The £70 million budget film has been six years in the making, promises an A-list cast and is due to start filming later this year.

Michael said: “I thought it would make a great movie.

“It’s taken six years and 22 drafts until we’ve got a good script.

“I want to make movies I enjoy and that have meaning and Greenpeace is something that’s always been close to my heart.

“I think it will be one of those films that defines the decade.”

Spice and its media arm Stealth was started in 1994 with Jason Piette in the attic above D’Arcys, Michael’s mother’s Market Street restaurant in Brighton.

They have produced some 100 films with budgets ranging from £100 million to virtually zero.

After selling to Epic and later buying back, Spice Factory has made films such as The Merchant of Venice (2004), Beowulf & Grendel (2005) and Iron Sky (2012) – in which Nazis set up a secret base on the dark side of the moon in 1945 to hide out before returning to power in 2018.

It is also sitting on another potential box office hit – Gummy Bear 3D, the children’s animated sensation which has amassed 3.6 billion downloads, with John Travolta signed up to voice an animated character.

Michael said: “Anybody who’s got kids aged one to four will want to take their kids to see this movie.

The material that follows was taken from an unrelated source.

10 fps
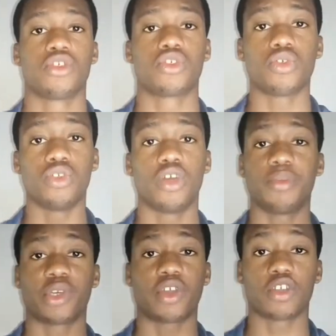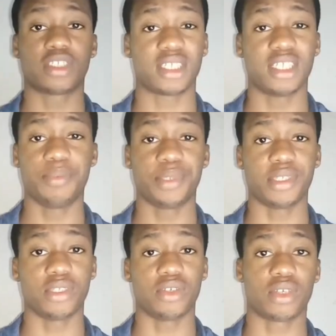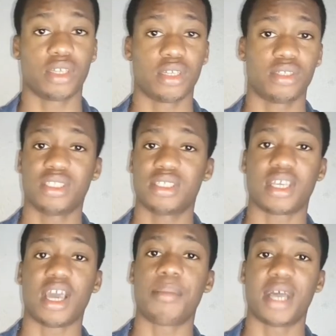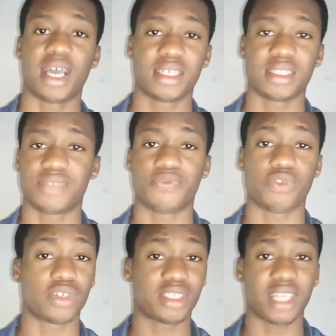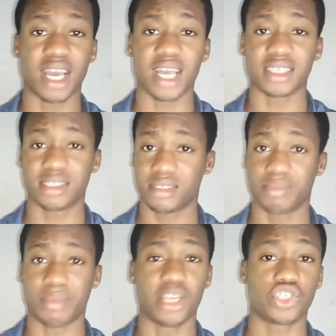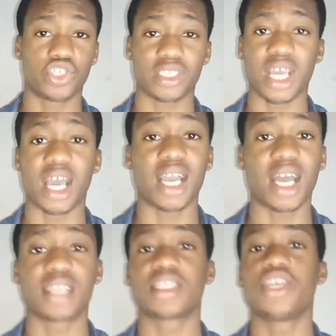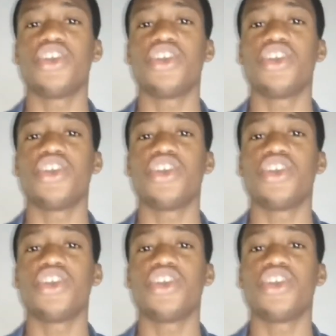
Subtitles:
So don't be caught sleeping, okay? These scammers, fraudsters, malicious hackers,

“I’ve never made an animated film but it’s the kind of thing that could make quite a bit of money.”

The company has produced scores of films costing around £1 million providing a springboard to young, up-and-coming directors.

But Michael said filmmaking has to be commercially successful because funding is in short supply.

“I look at it like a business. If you don’t make money you don’t get paid,” he said.

“If you don’t make things the market wants, why are you making them?

“It’s like anything else – you need good material and good staff. It all has to be costed and then you have to go and ask the banks for finance.”